◆ **Exercise directions**:
Could you retype all of the records exactly, leaving out every picture?

>>>

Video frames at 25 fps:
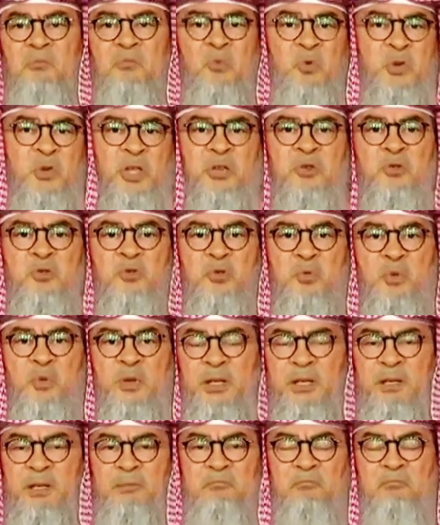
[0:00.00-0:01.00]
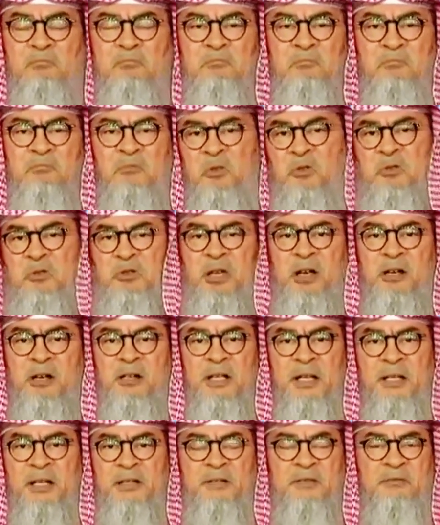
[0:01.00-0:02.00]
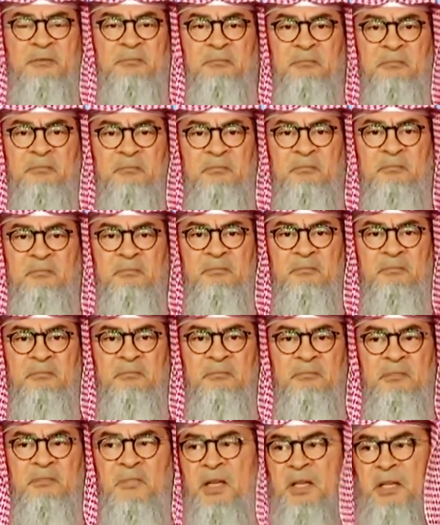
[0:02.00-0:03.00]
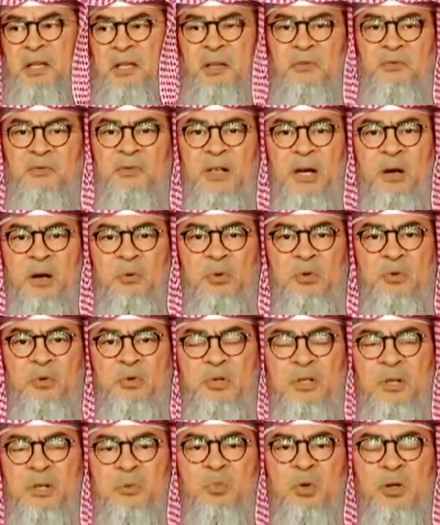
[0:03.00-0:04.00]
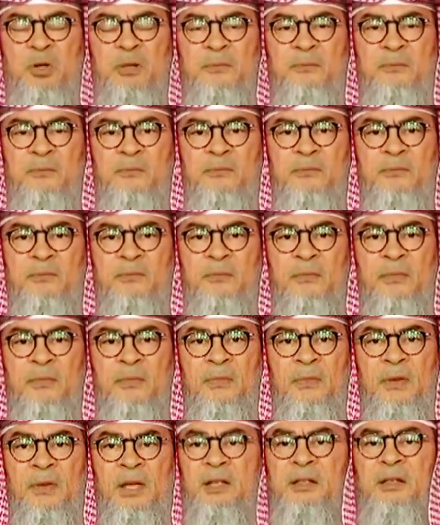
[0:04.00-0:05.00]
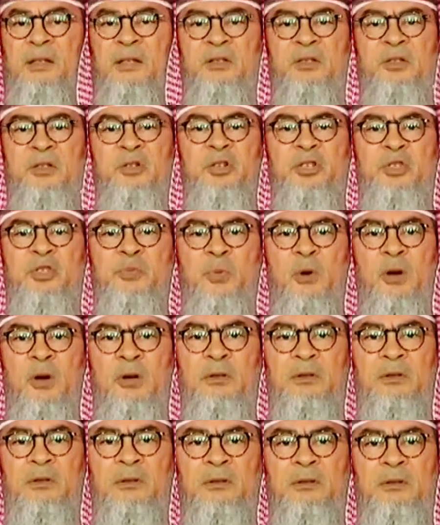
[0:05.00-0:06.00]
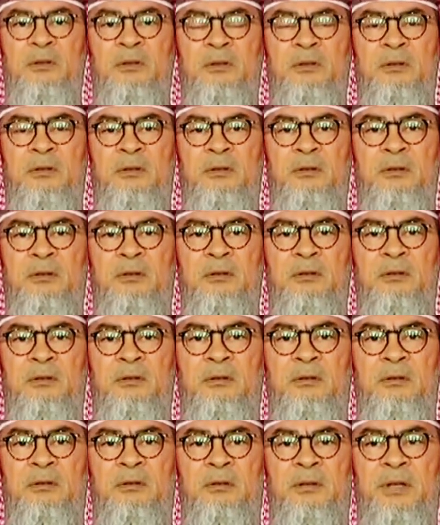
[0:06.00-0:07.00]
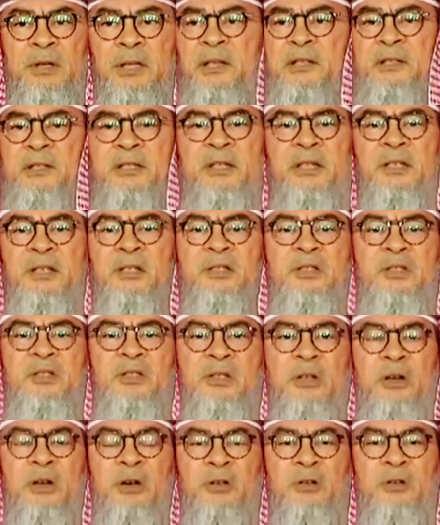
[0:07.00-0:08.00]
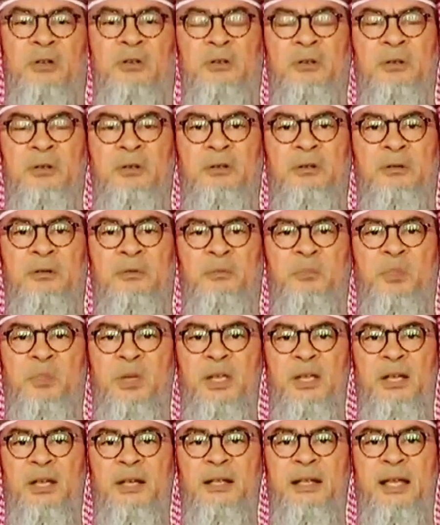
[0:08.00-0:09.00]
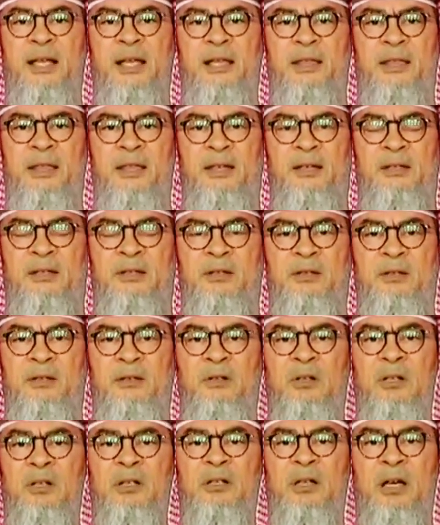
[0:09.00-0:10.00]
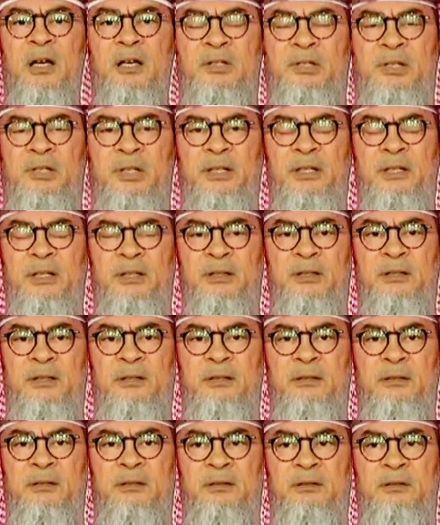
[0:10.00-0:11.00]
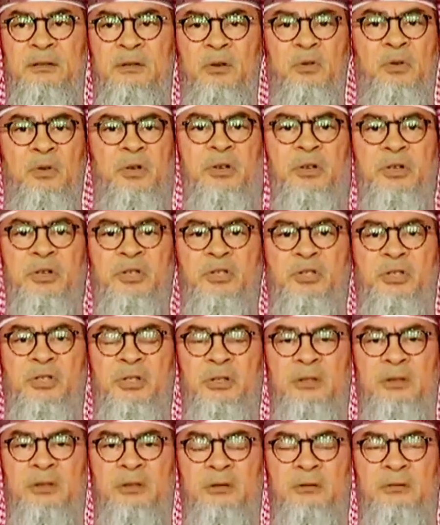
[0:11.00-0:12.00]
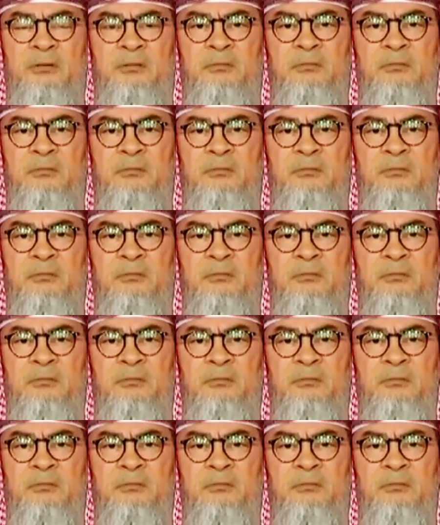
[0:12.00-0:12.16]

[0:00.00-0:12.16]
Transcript: We usually could care less. I give da'wah to someone, he doesn't respond. He insists on being an atheist or agnostic or a Christian.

<<<

◆ **Output for this task**:
Video frames at 25 fps:
[0:00.00-0:01.00]
[0:01.00-0:02.00]
[0:02.00-0:03.00]
[0:03.00-0:04.00]
[0:04.00-0:05.00]
[0:05.00-0:06.00]
[0:06.00-0:07.00]
[0:07.00-0:08.00]
[0:08.00-0:09.00]
[0:09.00-0:10.00]
[0:10.00-0:11.00]
[0:11.00-0:12.00]
[0:12.00-0:12.16]

[0:00.00-0:12.16]
Transcript: We usually could care less. I give da'wah to someone, he doesn't respond. He insists on being an atheist or agnostic or a Christian.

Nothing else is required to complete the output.